EXCERPTED DATA START

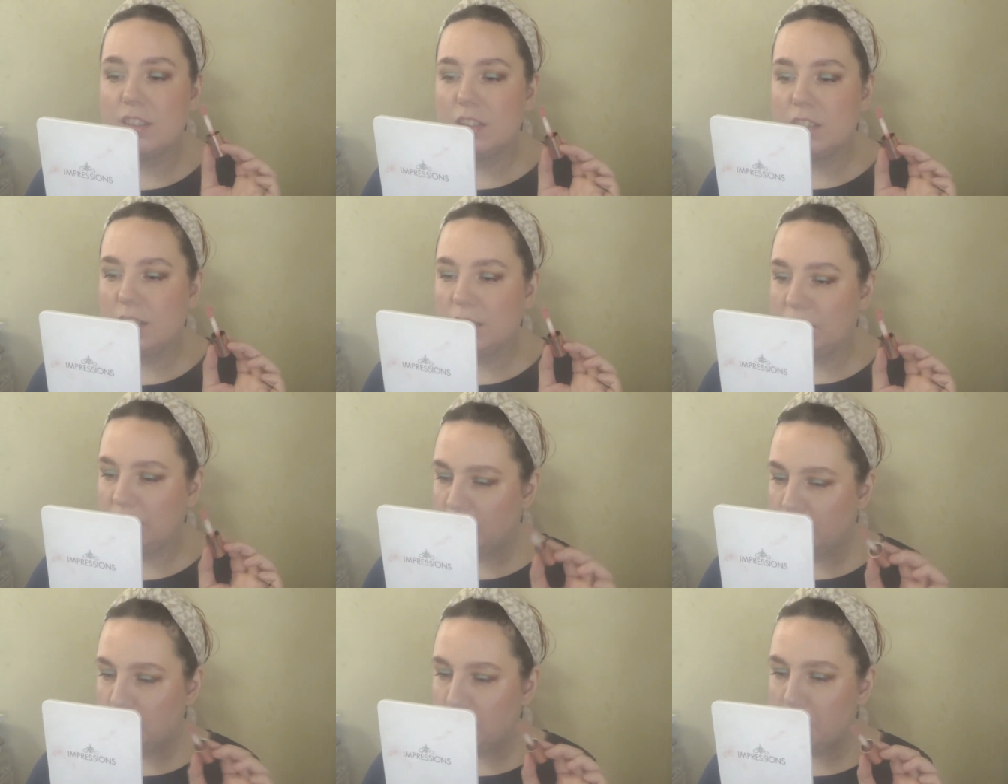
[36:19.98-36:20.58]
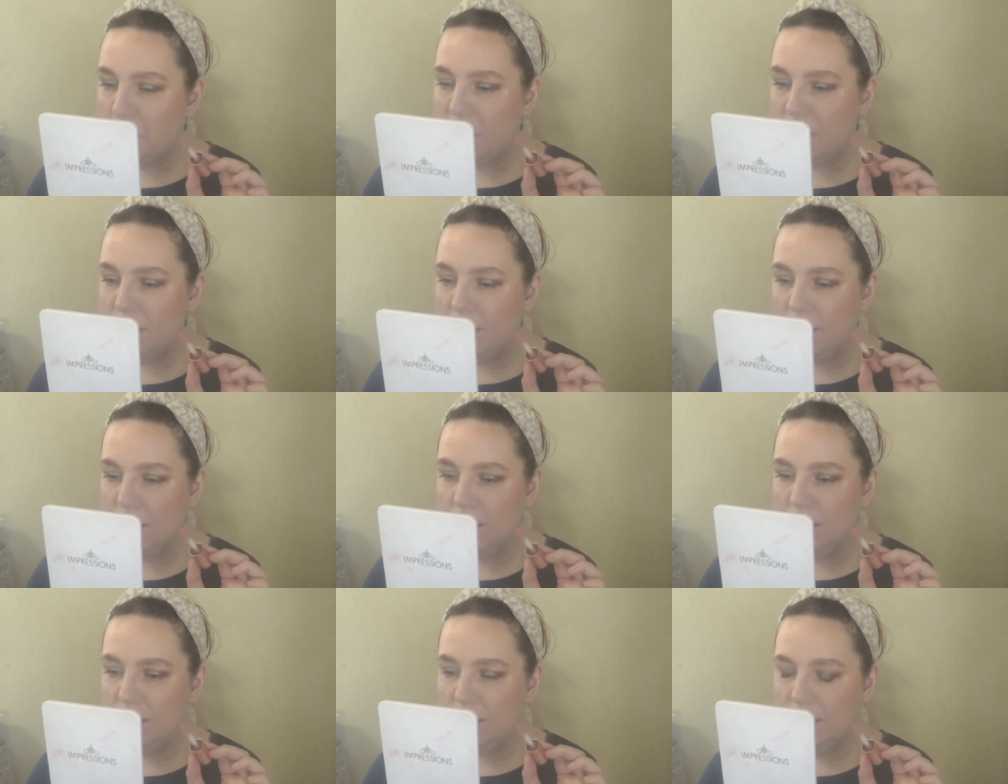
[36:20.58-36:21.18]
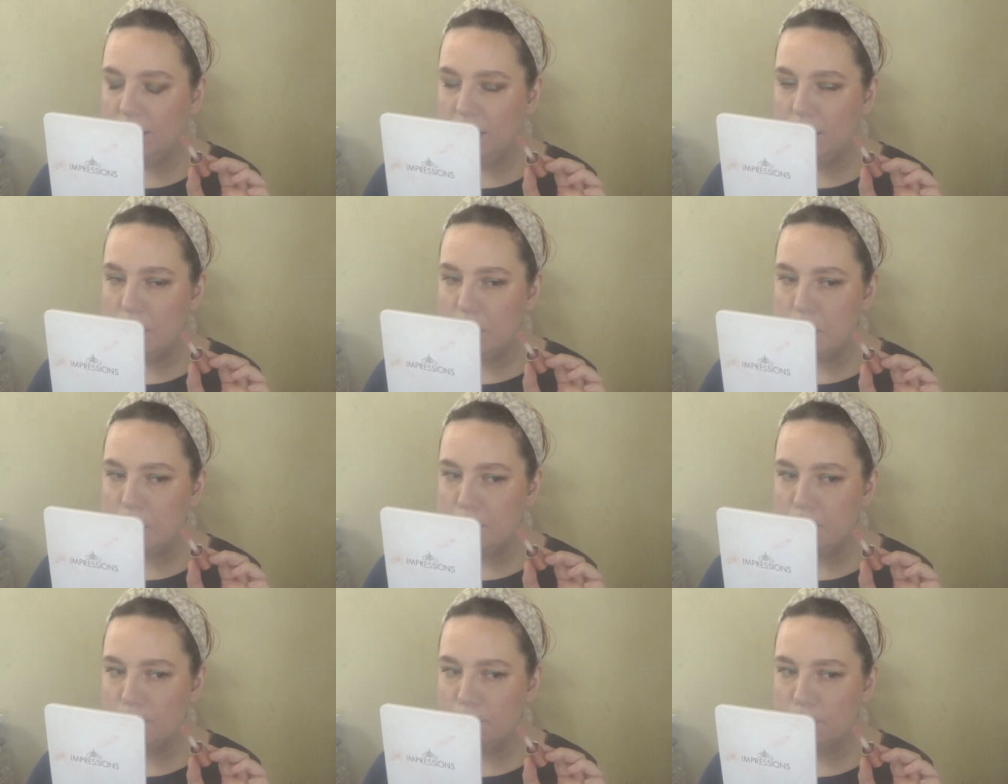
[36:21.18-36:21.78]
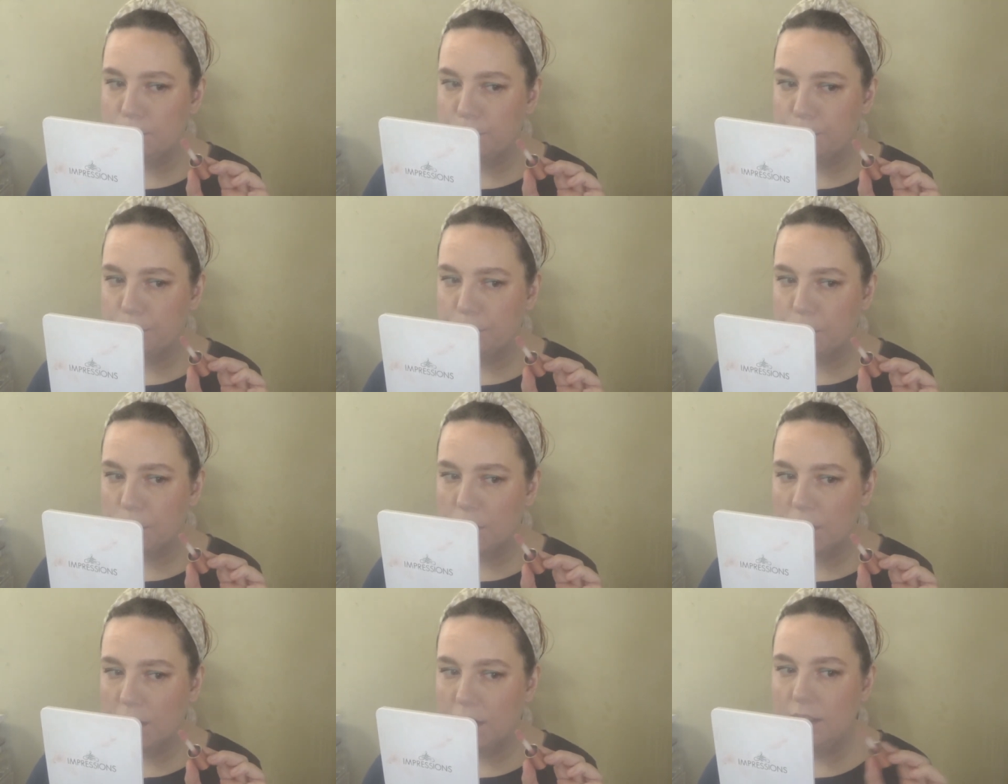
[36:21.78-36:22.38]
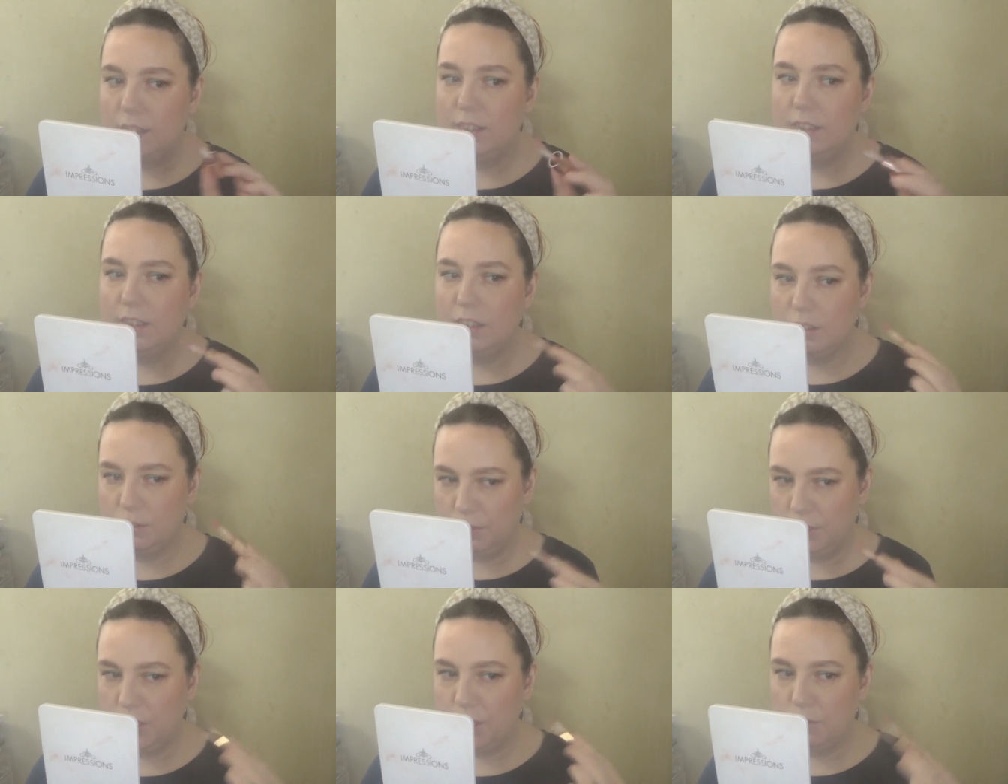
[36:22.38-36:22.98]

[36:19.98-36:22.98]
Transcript: A little bit tingly, definitely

EXCERPTED DATA END

### WHAT THE TASK REQUIRES
Retype the records above exactly. Leave the pictures out.

### PROBLEM SOLUTION
[36:19.98-36:20.58]
[36:20.58-36:21.18]
[36:21.18-36:21.78]
[36:21.78-36:22.38]
[36:22.38-36:22.98]

[36:19.98-36:22.98]
Transcript: A little bit tingly, definitely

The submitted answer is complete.